* WHAT YOU NEED TO DO
Every line below that has the string "Tamil" needs to be copied.

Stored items
■ ■ ■ ■

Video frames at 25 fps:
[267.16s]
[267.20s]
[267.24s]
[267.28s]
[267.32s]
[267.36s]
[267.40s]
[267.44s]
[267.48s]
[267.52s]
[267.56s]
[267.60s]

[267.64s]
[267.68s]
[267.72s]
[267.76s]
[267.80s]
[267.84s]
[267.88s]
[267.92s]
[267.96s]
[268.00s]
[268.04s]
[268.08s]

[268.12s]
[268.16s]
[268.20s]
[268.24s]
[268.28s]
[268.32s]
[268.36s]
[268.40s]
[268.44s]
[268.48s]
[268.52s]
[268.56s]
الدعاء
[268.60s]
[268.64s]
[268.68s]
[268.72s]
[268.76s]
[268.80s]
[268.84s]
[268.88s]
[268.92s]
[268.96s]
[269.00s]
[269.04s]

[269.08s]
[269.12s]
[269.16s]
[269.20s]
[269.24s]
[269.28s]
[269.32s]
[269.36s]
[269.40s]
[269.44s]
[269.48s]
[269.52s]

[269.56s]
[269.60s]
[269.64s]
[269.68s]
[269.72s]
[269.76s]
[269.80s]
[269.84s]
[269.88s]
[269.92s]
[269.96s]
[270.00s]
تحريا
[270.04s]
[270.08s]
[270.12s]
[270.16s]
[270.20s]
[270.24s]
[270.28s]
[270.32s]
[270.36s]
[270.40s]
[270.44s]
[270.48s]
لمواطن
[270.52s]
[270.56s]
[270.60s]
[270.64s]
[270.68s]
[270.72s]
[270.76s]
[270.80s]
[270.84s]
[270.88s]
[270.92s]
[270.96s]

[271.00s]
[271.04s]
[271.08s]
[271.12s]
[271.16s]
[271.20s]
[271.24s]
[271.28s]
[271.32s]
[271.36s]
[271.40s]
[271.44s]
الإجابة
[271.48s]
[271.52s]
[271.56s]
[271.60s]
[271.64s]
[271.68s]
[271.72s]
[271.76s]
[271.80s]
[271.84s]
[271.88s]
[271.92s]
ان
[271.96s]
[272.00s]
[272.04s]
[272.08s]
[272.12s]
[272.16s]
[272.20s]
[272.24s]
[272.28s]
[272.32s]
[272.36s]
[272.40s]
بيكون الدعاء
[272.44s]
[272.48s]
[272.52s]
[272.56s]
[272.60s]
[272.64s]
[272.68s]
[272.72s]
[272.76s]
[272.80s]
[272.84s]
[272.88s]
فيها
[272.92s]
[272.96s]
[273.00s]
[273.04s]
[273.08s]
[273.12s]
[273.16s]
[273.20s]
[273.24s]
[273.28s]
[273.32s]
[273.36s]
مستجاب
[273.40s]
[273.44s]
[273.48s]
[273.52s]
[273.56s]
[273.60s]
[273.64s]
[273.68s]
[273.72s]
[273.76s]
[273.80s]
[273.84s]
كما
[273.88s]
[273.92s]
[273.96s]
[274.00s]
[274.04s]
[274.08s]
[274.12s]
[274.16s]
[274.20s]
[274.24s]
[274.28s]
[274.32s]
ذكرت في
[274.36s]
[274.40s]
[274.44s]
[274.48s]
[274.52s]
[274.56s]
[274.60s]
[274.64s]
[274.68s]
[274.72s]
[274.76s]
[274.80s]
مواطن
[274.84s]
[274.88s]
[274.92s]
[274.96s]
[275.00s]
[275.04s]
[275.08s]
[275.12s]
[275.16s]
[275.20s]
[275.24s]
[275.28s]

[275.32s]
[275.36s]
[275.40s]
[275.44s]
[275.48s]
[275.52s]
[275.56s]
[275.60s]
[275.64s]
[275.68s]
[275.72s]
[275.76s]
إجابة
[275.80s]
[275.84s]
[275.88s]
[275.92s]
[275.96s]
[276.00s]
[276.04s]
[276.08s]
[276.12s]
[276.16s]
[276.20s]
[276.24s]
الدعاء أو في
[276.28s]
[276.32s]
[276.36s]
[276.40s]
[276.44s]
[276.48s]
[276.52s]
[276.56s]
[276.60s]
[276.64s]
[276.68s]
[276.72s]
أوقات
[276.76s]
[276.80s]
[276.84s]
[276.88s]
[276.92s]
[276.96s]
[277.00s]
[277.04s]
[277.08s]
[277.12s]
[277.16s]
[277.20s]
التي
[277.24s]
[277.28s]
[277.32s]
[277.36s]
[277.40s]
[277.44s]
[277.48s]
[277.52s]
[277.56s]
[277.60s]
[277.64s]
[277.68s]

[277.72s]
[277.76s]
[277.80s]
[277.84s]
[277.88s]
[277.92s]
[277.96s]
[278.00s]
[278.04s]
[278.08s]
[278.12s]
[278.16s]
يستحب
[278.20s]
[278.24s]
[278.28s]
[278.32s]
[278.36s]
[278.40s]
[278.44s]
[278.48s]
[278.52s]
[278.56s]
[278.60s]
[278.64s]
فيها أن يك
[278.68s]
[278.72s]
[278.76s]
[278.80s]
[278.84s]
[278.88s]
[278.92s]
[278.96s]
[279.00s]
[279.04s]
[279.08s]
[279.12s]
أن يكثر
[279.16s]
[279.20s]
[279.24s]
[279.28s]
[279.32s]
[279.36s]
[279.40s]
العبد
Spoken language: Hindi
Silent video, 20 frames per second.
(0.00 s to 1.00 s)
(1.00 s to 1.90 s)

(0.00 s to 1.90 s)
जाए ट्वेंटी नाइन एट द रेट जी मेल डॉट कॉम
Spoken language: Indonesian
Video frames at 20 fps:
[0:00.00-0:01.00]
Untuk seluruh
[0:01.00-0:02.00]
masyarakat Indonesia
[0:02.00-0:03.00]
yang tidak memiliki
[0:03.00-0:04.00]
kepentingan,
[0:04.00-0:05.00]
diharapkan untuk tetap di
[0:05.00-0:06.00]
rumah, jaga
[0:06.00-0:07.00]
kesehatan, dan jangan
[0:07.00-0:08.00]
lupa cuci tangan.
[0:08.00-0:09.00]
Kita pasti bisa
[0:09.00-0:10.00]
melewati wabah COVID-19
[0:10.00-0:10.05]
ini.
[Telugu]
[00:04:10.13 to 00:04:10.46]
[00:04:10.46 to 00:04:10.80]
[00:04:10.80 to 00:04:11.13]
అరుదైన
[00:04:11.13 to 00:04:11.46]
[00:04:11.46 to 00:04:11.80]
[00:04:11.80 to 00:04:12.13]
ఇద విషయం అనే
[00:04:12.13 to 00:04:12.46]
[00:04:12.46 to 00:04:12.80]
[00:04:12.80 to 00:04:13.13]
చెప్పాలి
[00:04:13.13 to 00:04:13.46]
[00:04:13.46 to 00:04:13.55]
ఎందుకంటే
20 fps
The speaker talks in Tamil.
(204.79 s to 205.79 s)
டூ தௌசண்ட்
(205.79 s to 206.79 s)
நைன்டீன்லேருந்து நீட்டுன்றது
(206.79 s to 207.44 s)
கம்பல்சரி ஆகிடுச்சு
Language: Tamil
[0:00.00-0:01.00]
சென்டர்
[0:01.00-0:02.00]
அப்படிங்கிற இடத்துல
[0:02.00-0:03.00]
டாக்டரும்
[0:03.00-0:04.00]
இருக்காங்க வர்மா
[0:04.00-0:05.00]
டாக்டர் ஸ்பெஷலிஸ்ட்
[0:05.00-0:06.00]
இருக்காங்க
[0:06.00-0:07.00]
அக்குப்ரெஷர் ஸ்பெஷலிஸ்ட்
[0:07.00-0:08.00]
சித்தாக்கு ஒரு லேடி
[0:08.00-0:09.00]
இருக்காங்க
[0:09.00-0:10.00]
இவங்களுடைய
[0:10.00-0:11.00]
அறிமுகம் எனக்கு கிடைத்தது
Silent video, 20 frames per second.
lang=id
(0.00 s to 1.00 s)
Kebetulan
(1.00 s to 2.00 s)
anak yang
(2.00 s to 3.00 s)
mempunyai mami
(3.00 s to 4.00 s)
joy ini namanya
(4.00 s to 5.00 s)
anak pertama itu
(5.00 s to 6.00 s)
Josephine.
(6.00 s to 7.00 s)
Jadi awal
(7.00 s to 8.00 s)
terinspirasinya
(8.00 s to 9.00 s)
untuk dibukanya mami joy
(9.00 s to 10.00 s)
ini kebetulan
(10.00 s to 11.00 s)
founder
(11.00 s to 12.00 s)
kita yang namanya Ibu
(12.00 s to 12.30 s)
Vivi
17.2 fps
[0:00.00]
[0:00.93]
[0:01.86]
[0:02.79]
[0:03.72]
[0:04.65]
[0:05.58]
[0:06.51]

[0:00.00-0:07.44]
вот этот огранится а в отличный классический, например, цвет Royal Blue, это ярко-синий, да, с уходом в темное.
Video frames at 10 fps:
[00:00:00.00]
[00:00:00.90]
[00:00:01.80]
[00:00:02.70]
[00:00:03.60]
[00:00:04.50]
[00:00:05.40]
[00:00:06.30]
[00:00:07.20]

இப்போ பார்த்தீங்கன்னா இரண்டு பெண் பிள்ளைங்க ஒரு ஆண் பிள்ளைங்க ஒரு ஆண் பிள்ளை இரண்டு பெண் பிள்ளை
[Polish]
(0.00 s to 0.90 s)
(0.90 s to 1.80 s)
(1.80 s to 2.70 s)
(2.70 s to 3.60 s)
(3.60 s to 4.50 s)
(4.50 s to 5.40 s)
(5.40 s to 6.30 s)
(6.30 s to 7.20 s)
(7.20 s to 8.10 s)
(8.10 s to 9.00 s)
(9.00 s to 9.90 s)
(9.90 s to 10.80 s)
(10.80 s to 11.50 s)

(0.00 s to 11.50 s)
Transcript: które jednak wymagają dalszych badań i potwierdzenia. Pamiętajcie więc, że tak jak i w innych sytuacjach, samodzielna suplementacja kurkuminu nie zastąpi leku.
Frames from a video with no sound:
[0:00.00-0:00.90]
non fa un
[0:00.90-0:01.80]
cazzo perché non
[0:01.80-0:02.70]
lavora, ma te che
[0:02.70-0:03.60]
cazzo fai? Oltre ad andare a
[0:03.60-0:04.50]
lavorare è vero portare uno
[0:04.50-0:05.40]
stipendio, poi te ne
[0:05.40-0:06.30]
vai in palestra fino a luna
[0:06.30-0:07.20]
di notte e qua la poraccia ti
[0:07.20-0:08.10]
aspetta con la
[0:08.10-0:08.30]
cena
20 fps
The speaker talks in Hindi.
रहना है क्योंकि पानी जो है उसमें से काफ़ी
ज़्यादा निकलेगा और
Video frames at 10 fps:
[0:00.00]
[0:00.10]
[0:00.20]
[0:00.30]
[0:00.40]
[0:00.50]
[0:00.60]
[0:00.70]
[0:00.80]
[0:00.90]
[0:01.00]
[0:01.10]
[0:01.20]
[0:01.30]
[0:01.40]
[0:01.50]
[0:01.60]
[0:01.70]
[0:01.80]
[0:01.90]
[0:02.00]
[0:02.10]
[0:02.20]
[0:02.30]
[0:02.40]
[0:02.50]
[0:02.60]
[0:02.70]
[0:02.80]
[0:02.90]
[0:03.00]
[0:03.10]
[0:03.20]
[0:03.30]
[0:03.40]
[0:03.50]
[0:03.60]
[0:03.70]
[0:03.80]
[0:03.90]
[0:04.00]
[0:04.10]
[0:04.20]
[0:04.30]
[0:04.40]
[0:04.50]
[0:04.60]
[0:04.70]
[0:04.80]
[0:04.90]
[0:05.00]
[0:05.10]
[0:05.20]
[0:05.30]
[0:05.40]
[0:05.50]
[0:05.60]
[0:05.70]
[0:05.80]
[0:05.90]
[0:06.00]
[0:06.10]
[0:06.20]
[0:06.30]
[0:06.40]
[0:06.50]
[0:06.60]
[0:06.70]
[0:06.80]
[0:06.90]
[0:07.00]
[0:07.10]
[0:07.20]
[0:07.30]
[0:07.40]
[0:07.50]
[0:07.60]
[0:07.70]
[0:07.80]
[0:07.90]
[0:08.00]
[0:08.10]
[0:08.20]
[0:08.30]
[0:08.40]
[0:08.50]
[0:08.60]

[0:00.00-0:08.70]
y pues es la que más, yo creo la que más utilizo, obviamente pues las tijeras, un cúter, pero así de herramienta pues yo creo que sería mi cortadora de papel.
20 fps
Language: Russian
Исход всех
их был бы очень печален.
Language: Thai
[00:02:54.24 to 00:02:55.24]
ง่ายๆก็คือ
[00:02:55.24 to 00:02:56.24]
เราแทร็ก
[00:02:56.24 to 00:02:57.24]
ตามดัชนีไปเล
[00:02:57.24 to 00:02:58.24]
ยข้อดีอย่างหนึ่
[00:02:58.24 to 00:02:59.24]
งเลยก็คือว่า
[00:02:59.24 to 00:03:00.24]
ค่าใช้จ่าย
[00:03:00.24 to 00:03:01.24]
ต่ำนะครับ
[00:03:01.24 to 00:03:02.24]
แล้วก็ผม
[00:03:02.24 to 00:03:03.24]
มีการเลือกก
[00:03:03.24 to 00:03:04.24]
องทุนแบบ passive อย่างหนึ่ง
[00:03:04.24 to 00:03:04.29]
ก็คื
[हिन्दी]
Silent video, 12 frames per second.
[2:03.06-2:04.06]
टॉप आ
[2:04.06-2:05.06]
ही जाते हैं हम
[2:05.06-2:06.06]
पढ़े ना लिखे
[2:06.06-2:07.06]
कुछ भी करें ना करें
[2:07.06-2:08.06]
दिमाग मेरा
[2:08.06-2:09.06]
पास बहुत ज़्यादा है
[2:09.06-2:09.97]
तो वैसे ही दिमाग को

■ ■ ■ ■

* OUTPUT OF THE TASK
The speaker talks in Tamil.
Language: Tamil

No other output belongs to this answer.